Market Harborough was a ‘new’ town created in the 12th century and lies about halfway between Leicester and Northampton. According to Nicholls, Market Harborough was first mentioned in 1170; it was mentioned again in a Pipe Roll of 1199 relating to a payment from the manors of “Buggeden and haug”. The town had a main road running through it (the High Street) with ‘tofts and crofts’. Toft was a piece of land which fronted the town street where the dwelling was erected and the croft was land to the rear where an outhouse was or crops were grown. Many of these can be seen in some form today by the long yards which run off the High Street.
The parish church for Market Harborough is St Dionysius which dates mostly from the 14th and 15th centuries. It is unusual for a medieval church as it has no churchyard and there is no evidence that it ever had one although there would have been plenty of room to create one when the church was built. It is thought that this is because it was built as a chapel of ease to St Mary in Arden, and most of the burials in Market Harborough took place in St Mary in Arden until the cemetery in Northampton Road opened in 1877. The dedication to St Dionysius is unusual and it is thought to have come from Robert Grosseteste, the Bishop of Lincoln. He died in 1254 so the chapel must have been started before then. Pevsner describes the steeple of St Dionysius as one of the finest in England and he thought it was built around 1300. In James Dugdale’s The New British Traveller: Or, Modern Panorama of England and Wales, Volume 3:
“It (St Dionysius) is said to have been built by John of Gaunt, in penance enjoined him by the Pope, for his illicit connection with Catherine Swynford, before she became his third wife. It was dedicated by its founder to St Dionysius, the Aeropagite. The building is decorated with the arms of John of Gaunt and those of Blanche, his first wife…” William Harrod in his History of Market Harborough, describes John of Gaunt’s affair with Katherine as “an illicit conversation”
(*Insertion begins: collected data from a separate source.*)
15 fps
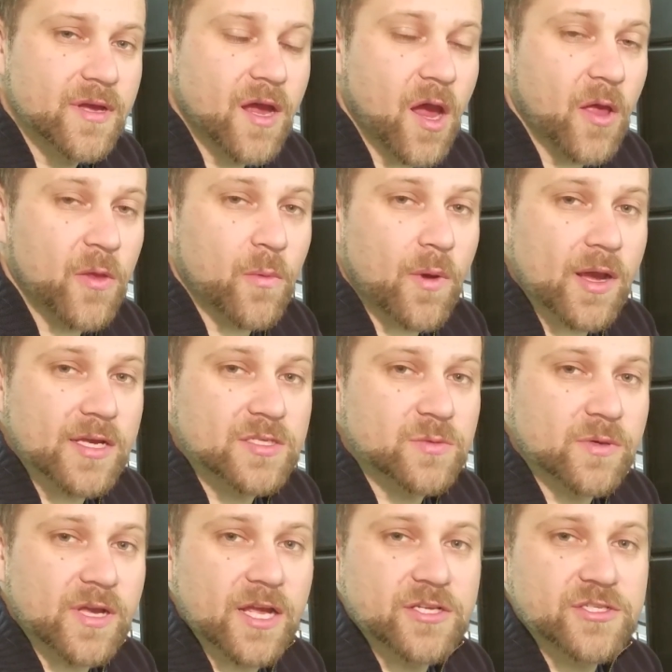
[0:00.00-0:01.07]
Otherwise, we'll
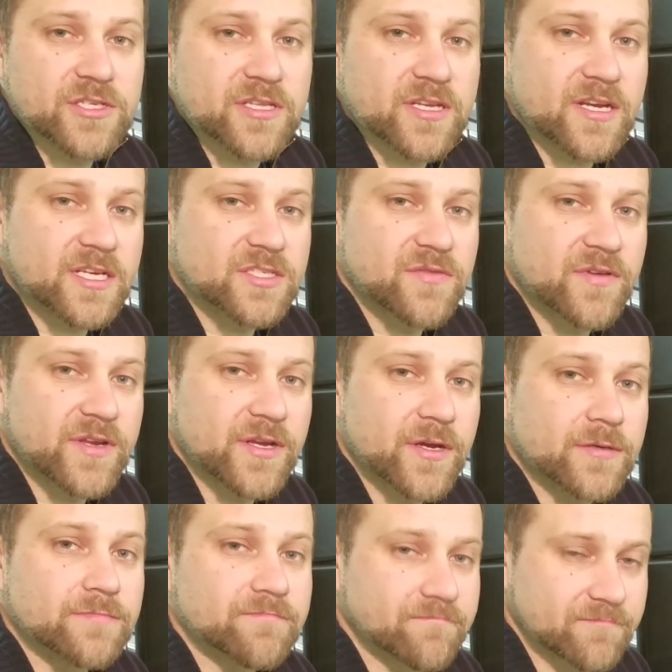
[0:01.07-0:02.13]
catch you at the next
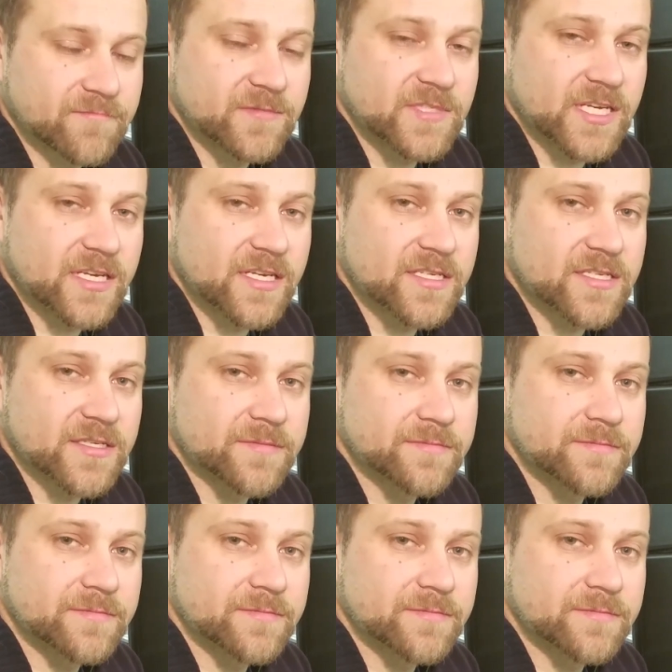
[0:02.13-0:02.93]
video. Take it easy.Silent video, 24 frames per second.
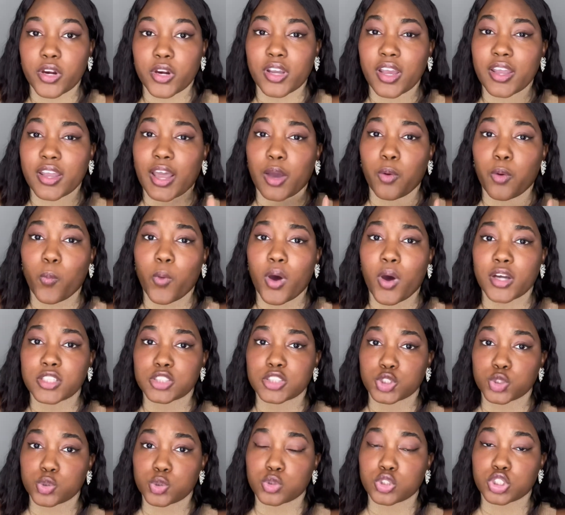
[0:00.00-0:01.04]
and I want
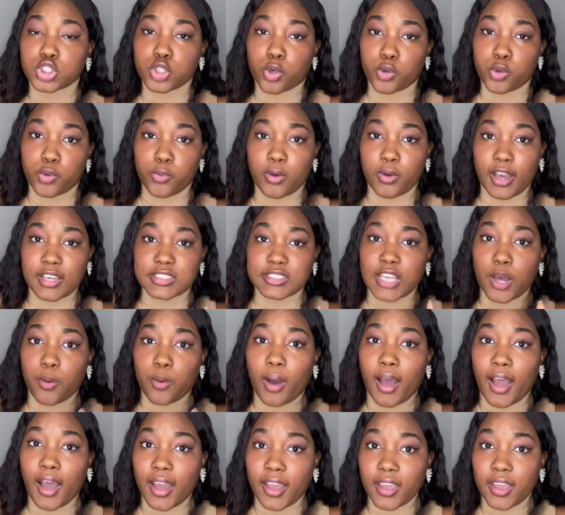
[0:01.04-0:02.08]
to show you guys how
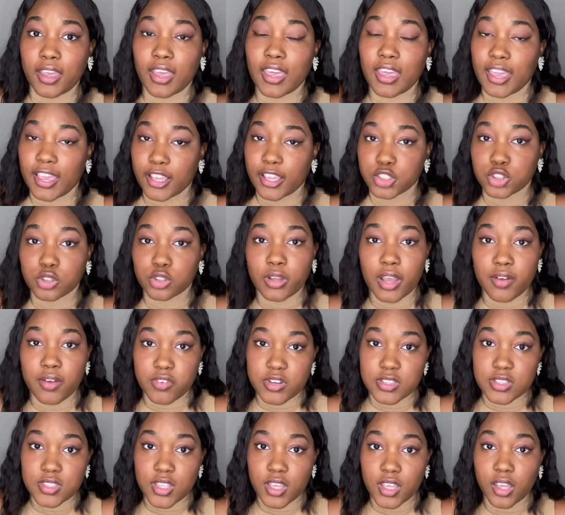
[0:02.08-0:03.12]
I handle
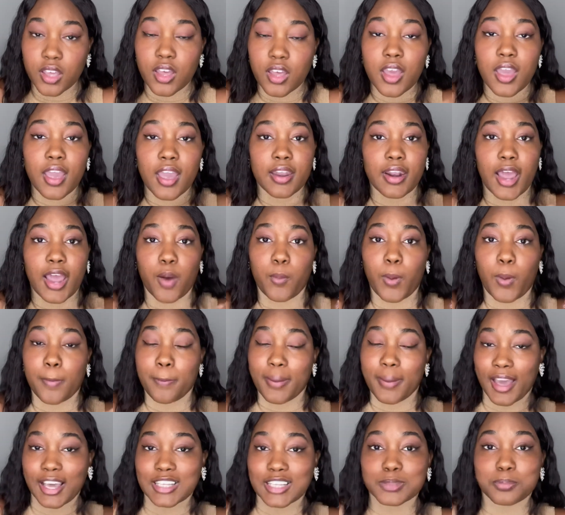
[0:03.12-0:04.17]
everything and how I
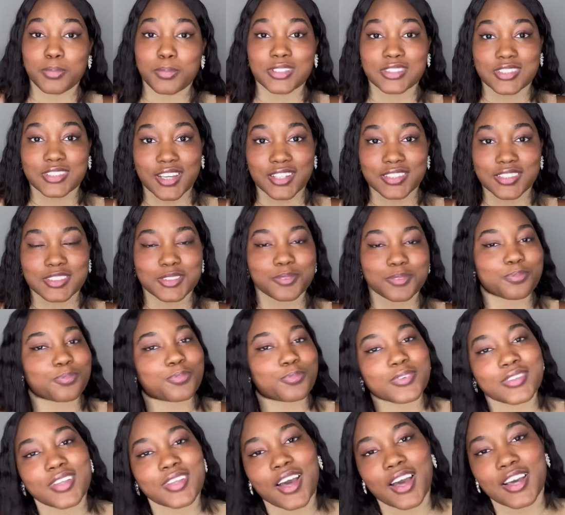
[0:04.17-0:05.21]
pass my test with
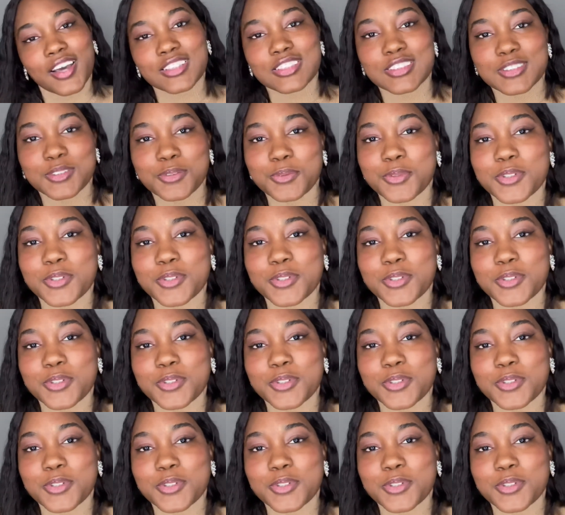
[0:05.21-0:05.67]
a high score.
Next to the church is the Old Grammar School built in 1614 but founded in 1604 by a bequest of Robert Smyth. The building has recently been restored and is still used today to hold events. Market Harborough’s early trade seems to be concentrated mainly on its market and fair. Cattle, horse and sheep were sold and ‘The Square’ was known as the sheep market. There were other trades in the town such as shoe-making, carpet making and later, Symmington’s Corsets. The former factory building now houses the council, library and museum.
In the 18th century Market Harborough became a staging post and had many prosperous coaching inns to accommodate travellers. The Three Swans and the Angel are amongst the oldest of Harborough’s inns and can still be found on the High Street today with the northern end of the town still having many Georgian fronted buildings. The amount of inns and their prosperity were dramatically reduced when the railway arrived.